▸ **PROVIDED MATERIAL**
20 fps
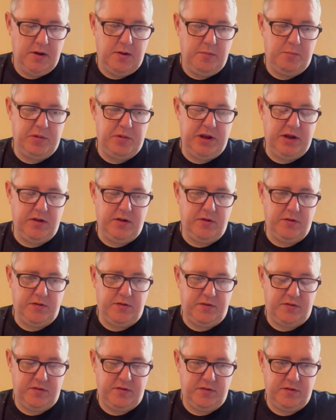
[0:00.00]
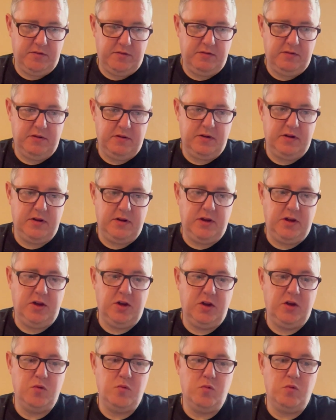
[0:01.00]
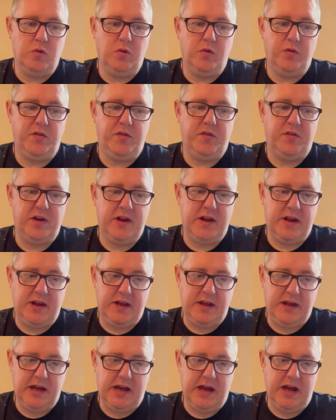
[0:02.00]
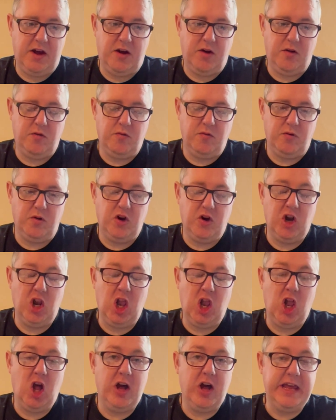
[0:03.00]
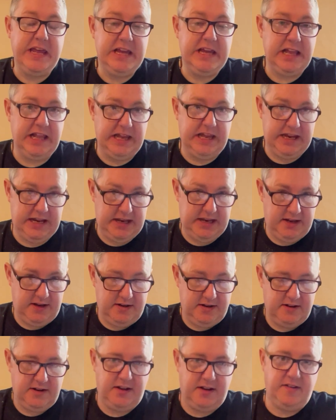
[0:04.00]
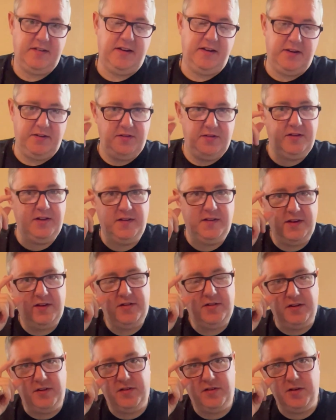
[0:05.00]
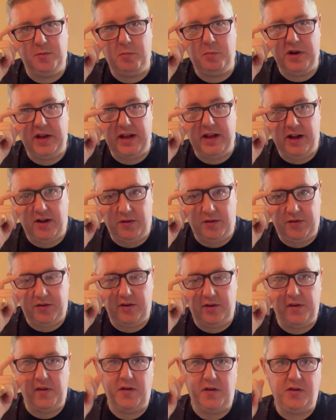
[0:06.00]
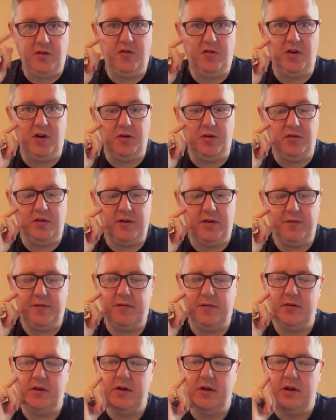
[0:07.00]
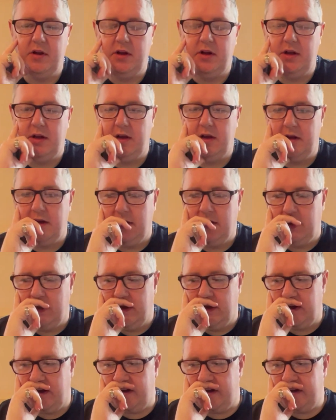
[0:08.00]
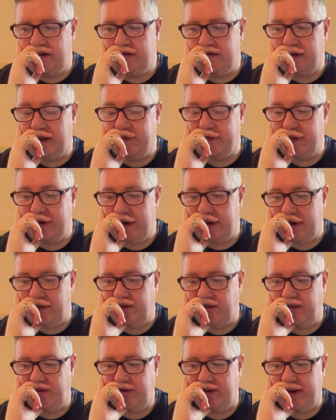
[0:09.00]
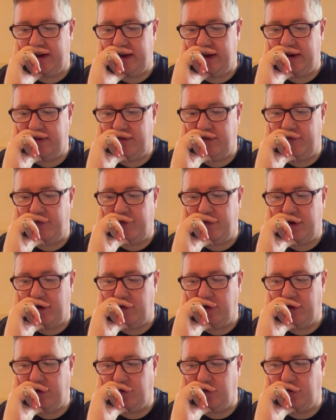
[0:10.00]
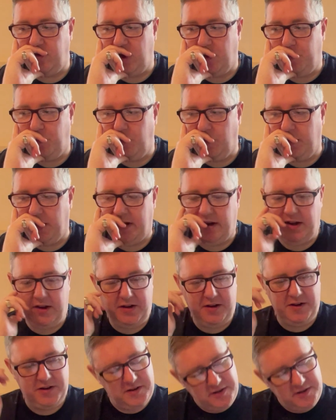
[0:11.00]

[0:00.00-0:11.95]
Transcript: because you will see how unlikely it is that this is somebody else other than Joseph. If it is, I say it's a very good doppelganger.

▸ **INSTRUCTIONS TO FOLLOW**
Please restate the material word for word; the pictures stay out.

▸ **OUTPUT OF THE TASK**
20 fps
[0:00.00]
[0:01.00]
[0:02.00]
[0:03.00]
[0:04.00]
[0:05.00]
[0:06.00]
[0:07.00]
[0:08.00]
[0:09.00]
[0:10.00]
[0:11.00]

[0:00.00-0:11.95]
Transcript: because you will see how unlikely it is that this is somebody else other than Joseph. If it is, I say it's a very good doppelganger.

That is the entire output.